Brief: Write the records out again exactly, leaving no images in.

Source records:
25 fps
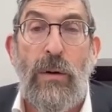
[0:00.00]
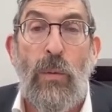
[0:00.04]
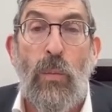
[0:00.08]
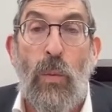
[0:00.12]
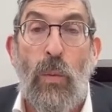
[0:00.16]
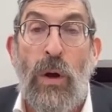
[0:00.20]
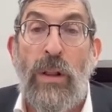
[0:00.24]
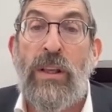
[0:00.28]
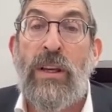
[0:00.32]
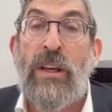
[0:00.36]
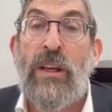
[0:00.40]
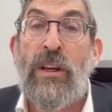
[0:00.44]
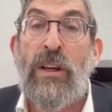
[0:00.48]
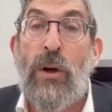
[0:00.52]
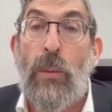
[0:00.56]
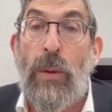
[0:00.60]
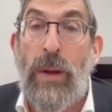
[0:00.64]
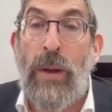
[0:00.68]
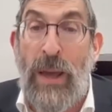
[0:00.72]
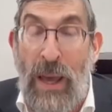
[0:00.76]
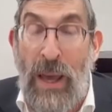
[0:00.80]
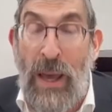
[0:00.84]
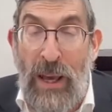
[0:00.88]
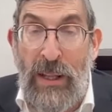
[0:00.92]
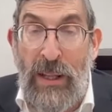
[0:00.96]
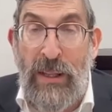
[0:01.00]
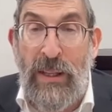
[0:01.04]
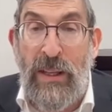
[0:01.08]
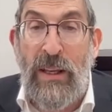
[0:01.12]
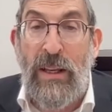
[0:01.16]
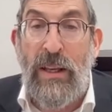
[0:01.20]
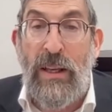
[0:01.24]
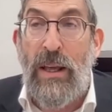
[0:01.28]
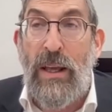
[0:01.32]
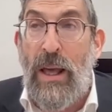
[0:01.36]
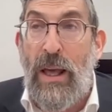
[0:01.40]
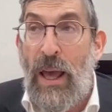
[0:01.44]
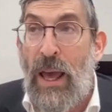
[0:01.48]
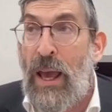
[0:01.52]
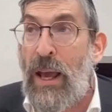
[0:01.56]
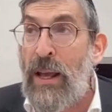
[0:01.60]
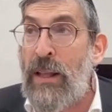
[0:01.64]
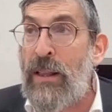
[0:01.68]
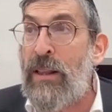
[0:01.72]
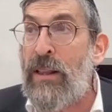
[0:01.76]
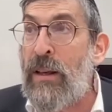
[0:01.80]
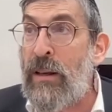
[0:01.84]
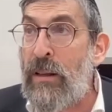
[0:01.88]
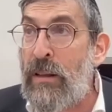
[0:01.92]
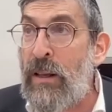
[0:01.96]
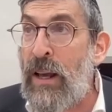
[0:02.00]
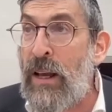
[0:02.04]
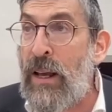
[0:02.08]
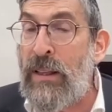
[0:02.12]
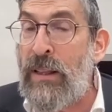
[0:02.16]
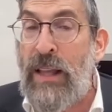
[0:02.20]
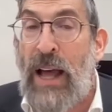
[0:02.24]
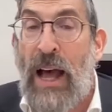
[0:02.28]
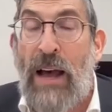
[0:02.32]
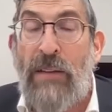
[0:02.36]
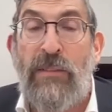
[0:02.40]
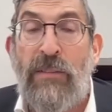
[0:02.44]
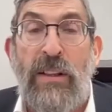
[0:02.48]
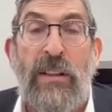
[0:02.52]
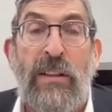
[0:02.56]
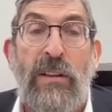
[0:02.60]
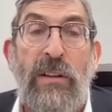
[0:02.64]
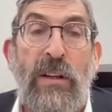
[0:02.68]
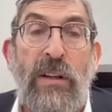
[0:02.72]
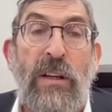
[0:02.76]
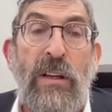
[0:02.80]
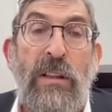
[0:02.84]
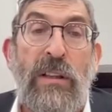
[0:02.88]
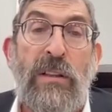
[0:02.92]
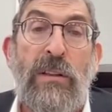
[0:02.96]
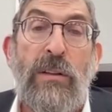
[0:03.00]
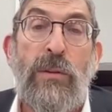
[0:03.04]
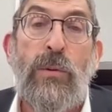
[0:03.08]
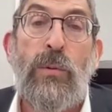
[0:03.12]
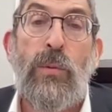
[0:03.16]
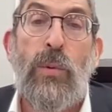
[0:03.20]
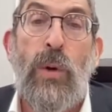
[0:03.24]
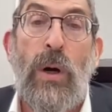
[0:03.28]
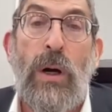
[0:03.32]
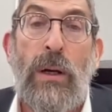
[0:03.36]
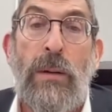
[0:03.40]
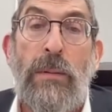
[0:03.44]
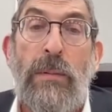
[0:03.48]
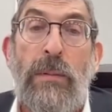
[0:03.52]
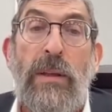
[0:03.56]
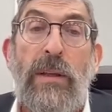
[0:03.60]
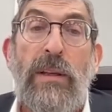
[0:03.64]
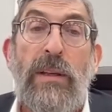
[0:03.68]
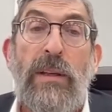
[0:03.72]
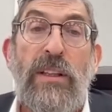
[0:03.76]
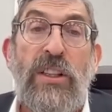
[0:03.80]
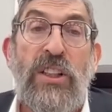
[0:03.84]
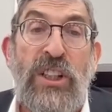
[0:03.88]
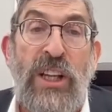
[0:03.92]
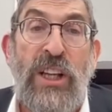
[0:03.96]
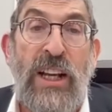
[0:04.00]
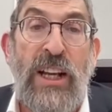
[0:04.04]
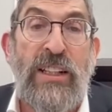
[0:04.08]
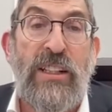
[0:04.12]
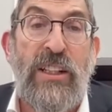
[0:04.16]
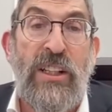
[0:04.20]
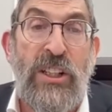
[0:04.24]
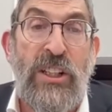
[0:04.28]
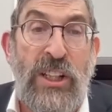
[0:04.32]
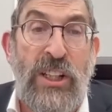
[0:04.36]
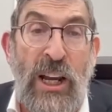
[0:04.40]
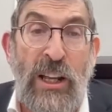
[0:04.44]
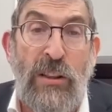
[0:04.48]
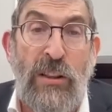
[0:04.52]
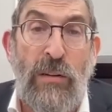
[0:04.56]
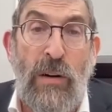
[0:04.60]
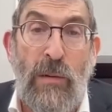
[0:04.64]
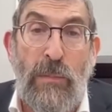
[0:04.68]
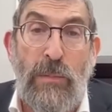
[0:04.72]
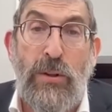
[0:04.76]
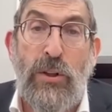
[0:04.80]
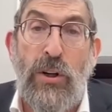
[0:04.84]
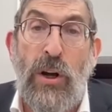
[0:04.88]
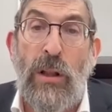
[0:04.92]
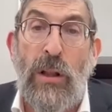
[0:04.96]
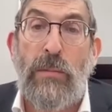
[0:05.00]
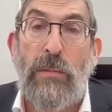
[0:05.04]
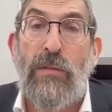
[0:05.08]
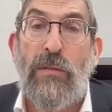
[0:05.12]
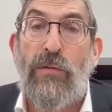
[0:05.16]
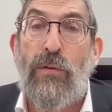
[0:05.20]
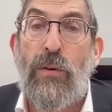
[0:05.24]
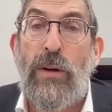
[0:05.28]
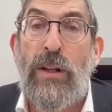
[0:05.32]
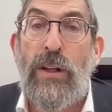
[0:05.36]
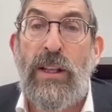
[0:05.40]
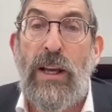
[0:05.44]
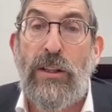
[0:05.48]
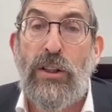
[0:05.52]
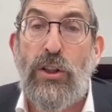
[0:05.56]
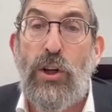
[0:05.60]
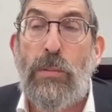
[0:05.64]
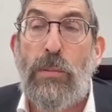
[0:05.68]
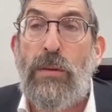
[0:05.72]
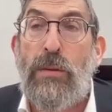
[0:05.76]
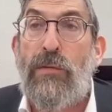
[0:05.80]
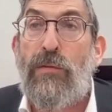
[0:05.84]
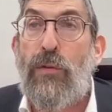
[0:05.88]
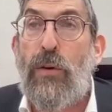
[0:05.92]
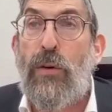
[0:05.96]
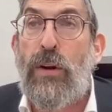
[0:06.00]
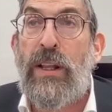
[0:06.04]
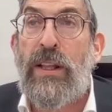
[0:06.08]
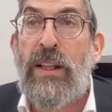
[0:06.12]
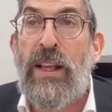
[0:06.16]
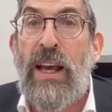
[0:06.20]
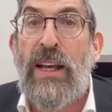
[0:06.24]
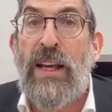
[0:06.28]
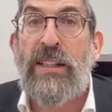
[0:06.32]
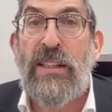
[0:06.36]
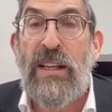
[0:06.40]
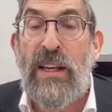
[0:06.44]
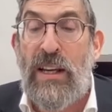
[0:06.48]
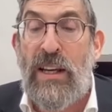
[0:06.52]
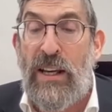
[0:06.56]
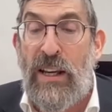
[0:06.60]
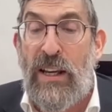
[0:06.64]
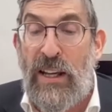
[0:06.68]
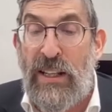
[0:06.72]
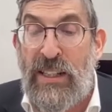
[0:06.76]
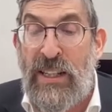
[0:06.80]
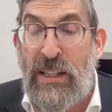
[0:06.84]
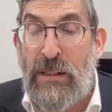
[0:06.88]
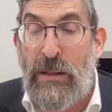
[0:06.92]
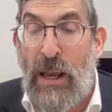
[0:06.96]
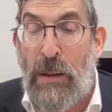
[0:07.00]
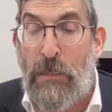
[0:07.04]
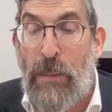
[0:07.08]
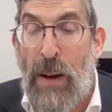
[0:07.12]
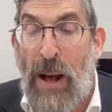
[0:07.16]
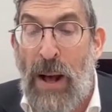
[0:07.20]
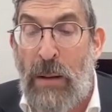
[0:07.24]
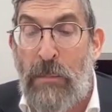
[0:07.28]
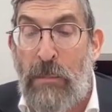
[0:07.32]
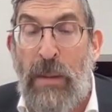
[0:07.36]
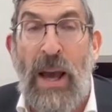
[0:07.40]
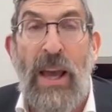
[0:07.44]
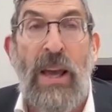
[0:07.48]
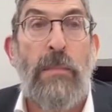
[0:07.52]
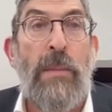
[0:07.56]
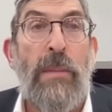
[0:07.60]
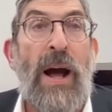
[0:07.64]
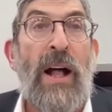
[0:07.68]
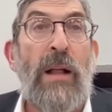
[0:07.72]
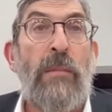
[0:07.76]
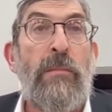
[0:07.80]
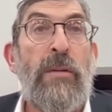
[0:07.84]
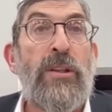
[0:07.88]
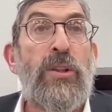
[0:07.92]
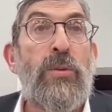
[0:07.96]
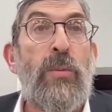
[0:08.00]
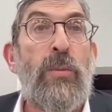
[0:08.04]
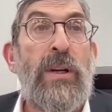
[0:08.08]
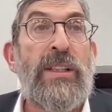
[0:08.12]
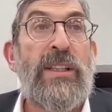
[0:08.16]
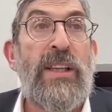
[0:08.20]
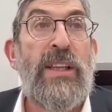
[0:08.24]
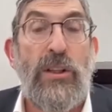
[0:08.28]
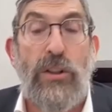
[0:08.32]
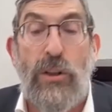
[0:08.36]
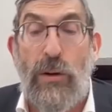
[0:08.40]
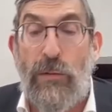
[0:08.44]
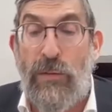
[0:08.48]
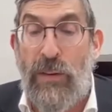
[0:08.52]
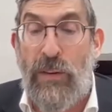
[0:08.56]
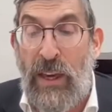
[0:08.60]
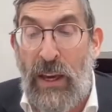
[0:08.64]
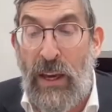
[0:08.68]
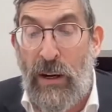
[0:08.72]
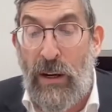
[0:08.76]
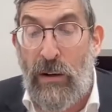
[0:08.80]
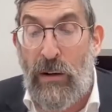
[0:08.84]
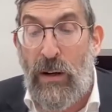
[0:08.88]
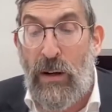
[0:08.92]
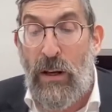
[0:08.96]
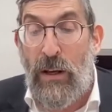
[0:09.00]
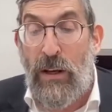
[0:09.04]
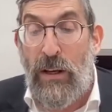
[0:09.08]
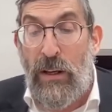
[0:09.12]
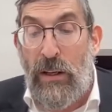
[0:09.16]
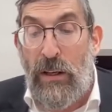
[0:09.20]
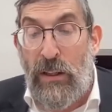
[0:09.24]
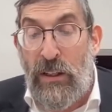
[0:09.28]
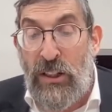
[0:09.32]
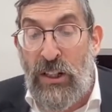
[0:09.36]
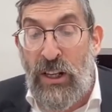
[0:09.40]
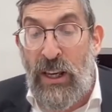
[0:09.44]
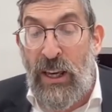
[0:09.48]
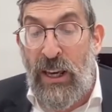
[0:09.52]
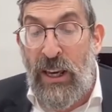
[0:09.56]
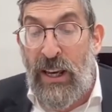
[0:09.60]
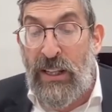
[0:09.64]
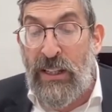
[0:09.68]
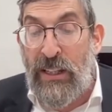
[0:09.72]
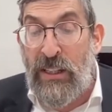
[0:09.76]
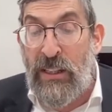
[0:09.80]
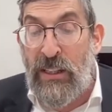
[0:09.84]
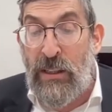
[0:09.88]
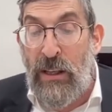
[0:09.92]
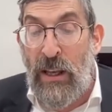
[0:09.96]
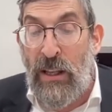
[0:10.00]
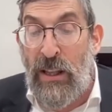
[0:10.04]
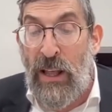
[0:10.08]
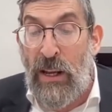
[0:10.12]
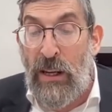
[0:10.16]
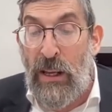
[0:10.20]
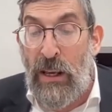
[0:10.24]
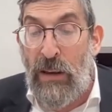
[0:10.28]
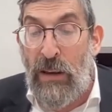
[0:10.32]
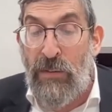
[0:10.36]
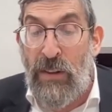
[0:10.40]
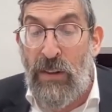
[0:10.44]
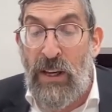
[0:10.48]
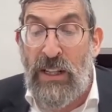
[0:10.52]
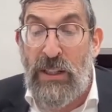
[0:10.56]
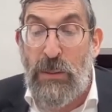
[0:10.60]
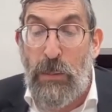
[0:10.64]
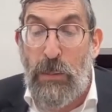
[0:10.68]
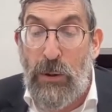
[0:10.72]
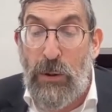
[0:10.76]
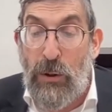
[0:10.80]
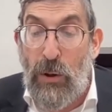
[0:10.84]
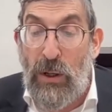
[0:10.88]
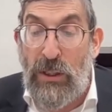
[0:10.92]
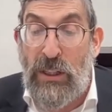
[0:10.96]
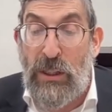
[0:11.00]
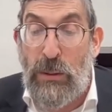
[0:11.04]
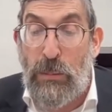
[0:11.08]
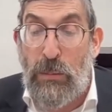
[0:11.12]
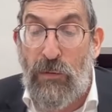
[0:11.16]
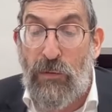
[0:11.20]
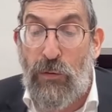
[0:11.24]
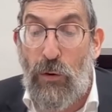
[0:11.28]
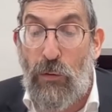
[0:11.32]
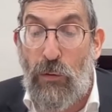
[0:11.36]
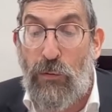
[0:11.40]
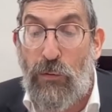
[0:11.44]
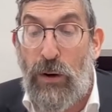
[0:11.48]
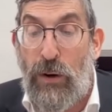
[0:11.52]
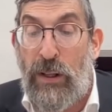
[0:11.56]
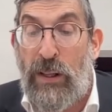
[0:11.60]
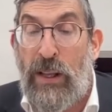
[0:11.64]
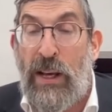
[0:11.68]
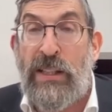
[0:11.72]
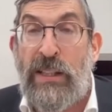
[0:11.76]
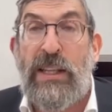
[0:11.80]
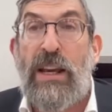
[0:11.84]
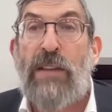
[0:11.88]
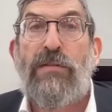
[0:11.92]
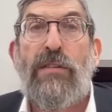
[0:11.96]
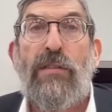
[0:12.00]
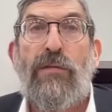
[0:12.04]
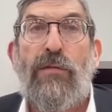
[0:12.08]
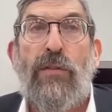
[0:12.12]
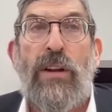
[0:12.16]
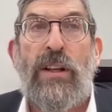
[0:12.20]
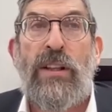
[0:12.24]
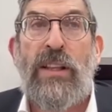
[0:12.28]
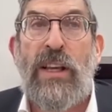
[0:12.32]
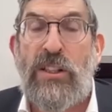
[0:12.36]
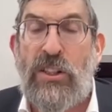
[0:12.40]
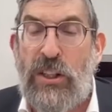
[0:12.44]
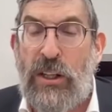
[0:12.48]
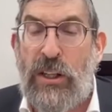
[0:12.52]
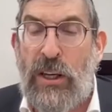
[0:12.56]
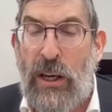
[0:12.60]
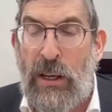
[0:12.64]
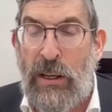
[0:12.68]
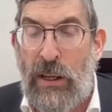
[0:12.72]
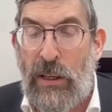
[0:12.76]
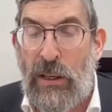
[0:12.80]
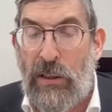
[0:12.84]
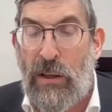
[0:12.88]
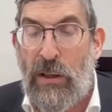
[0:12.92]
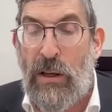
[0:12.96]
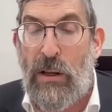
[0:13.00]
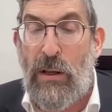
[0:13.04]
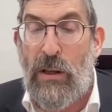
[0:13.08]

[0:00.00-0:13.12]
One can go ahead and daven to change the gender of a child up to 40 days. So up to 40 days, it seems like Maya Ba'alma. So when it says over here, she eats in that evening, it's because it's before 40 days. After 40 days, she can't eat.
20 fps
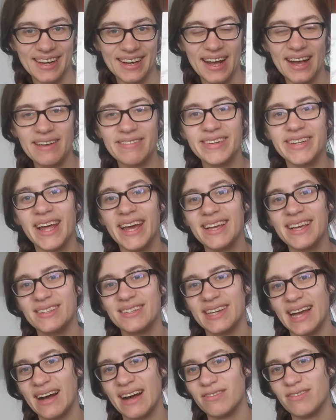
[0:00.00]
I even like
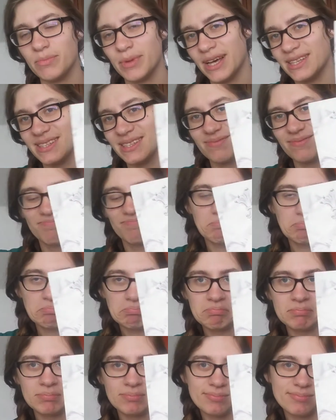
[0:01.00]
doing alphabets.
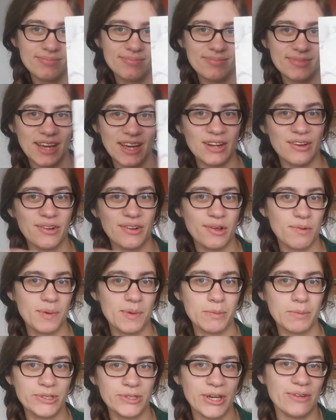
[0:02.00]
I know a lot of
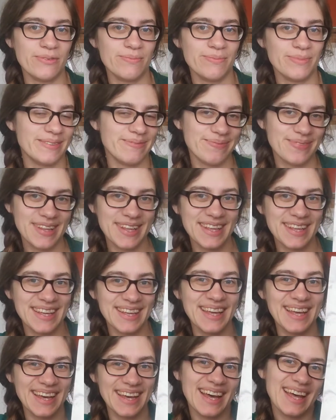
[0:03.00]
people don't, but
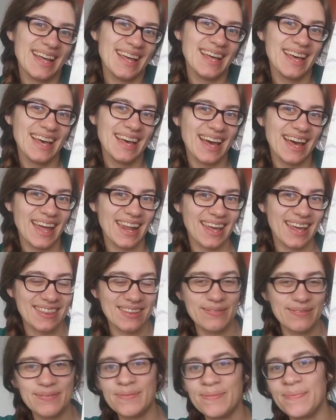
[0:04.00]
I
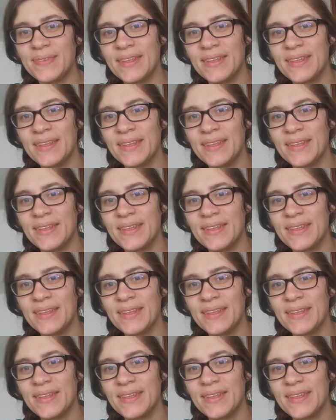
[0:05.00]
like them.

Task answer:
25 fps
[0:00.00]
[0:00.04]
[0:00.08]
[0:00.12]
[0:00.16]
[0:00.20]
[0:00.24]
[0:00.28]
[0:00.32]
[0:00.36]
[0:00.40]
[0:00.44]
[0:00.48]
[0:00.52]
[0:00.56]
[0:00.60]
[0:00.64]
[0:00.68]
[0:00.72]
[0:00.76]
[0:00.80]
[0:00.84]
[0:00.88]
[0:00.92]
[0:00.96]
[0:01.00]
[0:01.04]
[0:01.08]
[0:01.12]
[0:01.16]
[0:01.20]
[0:01.24]
[0:01.28]
[0:01.32]
[0:01.36]
[0:01.40]
[0:01.44]
[0:01.48]
[0:01.52]
[0:01.56]
[0:01.60]
[0:01.64]
[0:01.68]
[0:01.72]
[0:01.76]
[0:01.80]
[0:01.84]
[0:01.88]
[0:01.92]
[0:01.96]
[0:02.00]
[0:02.04]
[0:02.08]
[0:02.12]
[0:02.16]
[0:02.20]
[0:02.24]
[0:02.28]
[0:02.32]
[0:02.36]
[0:02.40]
[0:02.44]
[0:02.48]
[0:02.52]
[0:02.56]
[0:02.60]
[0:02.64]
[0:02.68]
[0:02.72]
[0:02.76]
[0:02.80]
[0:02.84]
[0:02.88]
[0:02.92]
[0:02.96]
[0:03.00]
[0:03.04]
[0:03.08]
[0:03.12]
[0:03.16]
[0:03.20]
[0:03.24]
[0:03.28]
[0:03.32]
[0:03.36]
[0:03.40]
[0:03.44]
[0:03.48]
[0:03.52]
[0:03.56]
[0:03.60]
[0:03.64]
[0:03.68]
[0:03.72]
[0:03.76]
[0:03.80]
[0:03.84]
[0:03.88]
[0:03.92]
[0:03.96]
[0:04.00]
[0:04.04]
[0:04.08]
[0:04.12]
[0:04.16]
[0:04.20]
[0:04.24]
[0:04.28]
[0:04.32]
[0:04.36]
[0:04.40]
[0:04.44]
[0:04.48]
[0:04.52]
[0:04.56]
[0:04.60]
[0:04.64]
[0:04.68]
[0:04.72]
[0:04.76]
[0:04.80]
[0:04.84]
[0:04.88]
[0:04.92]
[0:04.96]
[0:05.00]
[0:05.04]
[0:05.08]
[0:05.12]
[0:05.16]
[0:05.20]
[0:05.24]
[0:05.28]
[0:05.32]
[0:05.36]
[0:05.40]
[0:05.44]
[0:05.48]
[0:05.52]
[0:05.56]
[0:05.60]
[0:05.64]
[0:05.68]
[0:05.72]
[0:05.76]
[0:05.80]
[0:05.84]
[0:05.88]
[0:05.92]
[0:05.96]
[0:06.00]
[0:06.04]
[0:06.08]
[0:06.12]
[0:06.16]
[0:06.20]
[0:06.24]
[0:06.28]
[0:06.32]
[0:06.36]
[0:06.40]
[0:06.44]
[0:06.48]
[0:06.52]
[0:06.56]
[0:06.60]
[0:06.64]
[0:06.68]
[0:06.72]
[0:06.76]
[0:06.80]
[0:06.84]
[0:06.88]
[0:06.92]
[0:06.96]
[0:07.00]
[0:07.04]
[0:07.08]
[0:07.12]
[0:07.16]
[0:07.20]
[0:07.24]
[0:07.28]
[0:07.32]
[0:07.36]
[0:07.40]
[0:07.44]
[0:07.48]
[0:07.52]
[0:07.56]
[0:07.60]
[0:07.64]
[0:07.68]
[0:07.72]
[0:07.76]
[0:07.80]
[0:07.84]
[0:07.88]
[0:07.92]
[0:07.96]
[0:08.00]
[0:08.04]
[0:08.08]
[0:08.12]
[0:08.16]
[0:08.20]
[0:08.24]
[0:08.28]
[0:08.32]
[0:08.36]
[0:08.40]
[0:08.44]
[0:08.48]
[0:08.52]
[0:08.56]
[0:08.60]
[0:08.64]
[0:08.68]
[0:08.72]
[0:08.76]
[0:08.80]
[0:08.84]
[0:08.88]
[0:08.92]
[0:08.96]
[0:09.00]
[0:09.04]
[0:09.08]
[0:09.12]
[0:09.16]
[0:09.20]
[0:09.24]
[0:09.28]
[0:09.32]
[0:09.36]
[0:09.40]
[0:09.44]
[0:09.48]
[0:09.52]
[0:09.56]
[0:09.60]
[0:09.64]
[0:09.68]
[0:09.72]
[0:09.76]
[0:09.80]
[0:09.84]
[0:09.88]
[0:09.92]
[0:09.96]
[0:10.00]
[0:10.04]
[0:10.08]
[0:10.12]
[0:10.16]
[0:10.20]
[0:10.24]
[0:10.28]
[0:10.32]
[0:10.36]
[0:10.40]
[0:10.44]
[0:10.48]
[0:10.52]
[0:10.56]
[0:10.60]
[0:10.64]
[0:10.68]
[0:10.72]
[0:10.76]
[0:10.80]
[0:10.84]
[0:10.88]
[0:10.92]
[0:10.96]
[0:11.00]
[0:11.04]
[0:11.08]
[0:11.12]
[0:11.16]
[0:11.20]
[0:11.24]
[0:11.28]
[0:11.32]
[0:11.36]
[0:11.40]
[0:11.44]
[0:11.48]
[0:11.52]
[0:11.56]
[0:11.60]
[0:11.64]
[0:11.68]
[0:11.72]
[0:11.76]
[0:11.80]
[0:11.84]
[0:11.88]
[0:11.92]
[0:11.96]
[0:12.00]
[0:12.04]
[0:12.08]
[0:12.12]
[0:12.16]
[0:12.20]
[0:12.24]
[0:12.28]
[0:12.32]
[0:12.36]
[0:12.40]
[0:12.44]
[0:12.48]
[0:12.52]
[0:12.56]
[0:12.60]
[0:12.64]
[0:12.68]
[0:12.72]
[0:12.76]
[0:12.80]
[0:12.84]
[0:12.88]
[0:12.92]
[0:12.96]
[0:13.00]
[0:13.04]
[0:13.08]

[0:00.00-0:13.12]
One can go ahead and daven to change the gender of a child up to 40 days. So up to 40 days, it seems like Maya Ba'alma. So when it says over here, she eats in that evening, it's because it's before 40 days. After 40 days, she can't eat.
20 fps
[0:00.00]
I even like
[0:01.00]
doing alphabets.
[0:02.00]
I know a lot of
[0:03.00]
people don't, but
[0:04.00]
I
[0:05.00]
like them.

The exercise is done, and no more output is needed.